The short answer is that we want to be really solid. We’re planners to the max, and we are constantly evaluating every option. And sometimes life in the expensive city, seated at my desk in the ox ass, is pretty good. Do recall, I’m a “grass is always greener on the other side” kind of guy.
However, as I write this, our number one interest involves an out-of-state relocation. We want to de-clutter and unwind from a decade of urban living, and get back to the land of open skies, starry nights, and a hell of a lot less people.
But we need to make sure the details are lined out first. What are the plans for location-independent supplemental income, healthcare, tax structures, housing markets, and buttery sick rock climbing (not necessarily in that order)?
Until Next Time
Moving from financial ambivalence to financial mastery is technically easy, but can require a wholesale shift in mentality.
But once you make that shift, it’s a feeling of deep satisfaction. I cordially invite you to feel that tickling feeling. Financial security is Gold Bond powder for the mind.
For those of you already on the path, do you include home equity in your net worth calculations? Would you put in a notice with these safe withdrawal rates?
Remember, the best laid plans mean nothing if you can’t take action today. Have questions? Need some feedback?
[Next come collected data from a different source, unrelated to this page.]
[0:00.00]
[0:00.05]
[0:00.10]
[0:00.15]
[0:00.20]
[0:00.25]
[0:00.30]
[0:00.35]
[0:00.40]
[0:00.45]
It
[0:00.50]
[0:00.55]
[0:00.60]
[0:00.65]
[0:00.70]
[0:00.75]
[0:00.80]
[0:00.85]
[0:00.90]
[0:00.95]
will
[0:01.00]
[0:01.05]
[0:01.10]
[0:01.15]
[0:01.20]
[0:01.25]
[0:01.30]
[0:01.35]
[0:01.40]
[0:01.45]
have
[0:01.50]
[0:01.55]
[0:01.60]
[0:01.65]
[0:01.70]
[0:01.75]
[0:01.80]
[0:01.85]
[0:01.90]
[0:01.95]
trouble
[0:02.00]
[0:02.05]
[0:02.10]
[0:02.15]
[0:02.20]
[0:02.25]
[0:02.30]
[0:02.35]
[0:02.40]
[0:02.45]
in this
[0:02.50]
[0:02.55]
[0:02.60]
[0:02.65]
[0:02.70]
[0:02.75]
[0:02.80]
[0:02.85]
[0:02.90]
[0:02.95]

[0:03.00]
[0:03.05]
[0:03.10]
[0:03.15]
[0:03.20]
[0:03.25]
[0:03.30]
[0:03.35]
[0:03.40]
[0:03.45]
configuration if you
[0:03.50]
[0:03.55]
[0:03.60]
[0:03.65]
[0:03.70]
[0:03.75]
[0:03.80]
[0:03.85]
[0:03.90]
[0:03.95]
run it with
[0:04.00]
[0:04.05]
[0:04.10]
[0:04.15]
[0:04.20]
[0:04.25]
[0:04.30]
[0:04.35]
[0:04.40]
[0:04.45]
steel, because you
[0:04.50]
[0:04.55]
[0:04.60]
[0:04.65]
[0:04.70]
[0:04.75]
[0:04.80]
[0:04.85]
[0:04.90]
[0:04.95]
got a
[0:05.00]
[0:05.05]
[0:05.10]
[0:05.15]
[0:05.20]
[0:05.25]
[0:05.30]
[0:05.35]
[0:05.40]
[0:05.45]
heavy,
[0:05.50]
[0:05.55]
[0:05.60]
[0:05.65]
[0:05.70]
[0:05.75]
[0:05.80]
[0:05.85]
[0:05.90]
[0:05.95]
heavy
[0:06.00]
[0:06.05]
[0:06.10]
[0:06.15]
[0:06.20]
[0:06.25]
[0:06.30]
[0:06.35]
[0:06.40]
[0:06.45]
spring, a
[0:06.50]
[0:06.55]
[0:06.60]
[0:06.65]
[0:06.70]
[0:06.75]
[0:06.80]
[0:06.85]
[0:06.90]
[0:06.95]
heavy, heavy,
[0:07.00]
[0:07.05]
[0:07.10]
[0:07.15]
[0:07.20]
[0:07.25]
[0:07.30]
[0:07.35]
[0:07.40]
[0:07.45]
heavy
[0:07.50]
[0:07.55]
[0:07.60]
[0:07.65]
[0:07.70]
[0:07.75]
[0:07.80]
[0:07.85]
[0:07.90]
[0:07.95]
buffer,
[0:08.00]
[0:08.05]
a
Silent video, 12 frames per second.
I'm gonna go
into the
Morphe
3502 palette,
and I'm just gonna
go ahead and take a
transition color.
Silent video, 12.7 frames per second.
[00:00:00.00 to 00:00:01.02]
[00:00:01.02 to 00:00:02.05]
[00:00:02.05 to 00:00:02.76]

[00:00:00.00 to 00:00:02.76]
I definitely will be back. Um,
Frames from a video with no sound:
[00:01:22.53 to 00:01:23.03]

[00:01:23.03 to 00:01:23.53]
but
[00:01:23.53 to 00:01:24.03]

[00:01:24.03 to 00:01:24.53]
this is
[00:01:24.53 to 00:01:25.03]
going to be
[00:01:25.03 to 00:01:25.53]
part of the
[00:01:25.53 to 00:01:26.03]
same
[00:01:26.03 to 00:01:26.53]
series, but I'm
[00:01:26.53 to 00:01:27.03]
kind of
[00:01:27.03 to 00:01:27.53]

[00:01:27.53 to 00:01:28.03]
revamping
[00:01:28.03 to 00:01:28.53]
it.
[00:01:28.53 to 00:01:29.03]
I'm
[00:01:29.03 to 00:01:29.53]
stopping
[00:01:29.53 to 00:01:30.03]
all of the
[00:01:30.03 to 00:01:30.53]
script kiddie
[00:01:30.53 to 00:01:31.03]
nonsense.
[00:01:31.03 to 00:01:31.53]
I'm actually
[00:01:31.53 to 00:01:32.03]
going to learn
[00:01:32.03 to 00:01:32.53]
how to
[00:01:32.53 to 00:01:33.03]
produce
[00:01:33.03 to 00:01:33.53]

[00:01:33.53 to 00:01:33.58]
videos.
Hit us up on the Contact page.
Thanks guys, see you next week.
Stumbled across this thanks to twitter, a lot of this sounds like our situation 1-2 years ago. The thing about early retirement is it’s still life. Everyone is still the same person, you just remove the work.
You may not have all those details hammered out and it’s still okay to pull the cord. Sometimes income earning opportunities don’t appear until after you remove yourself from daily routine.
Oh….and consider picking the place before leaving work. Damn that was stressful. Our indecision became a decision!
Robert, thanks for this comment. We are definitely guilty of over-analyzing and being indecisive, and I’ve appreciated seeing the evolution of your situation over the past six months or so. Glad to see you stopped ironing shirts!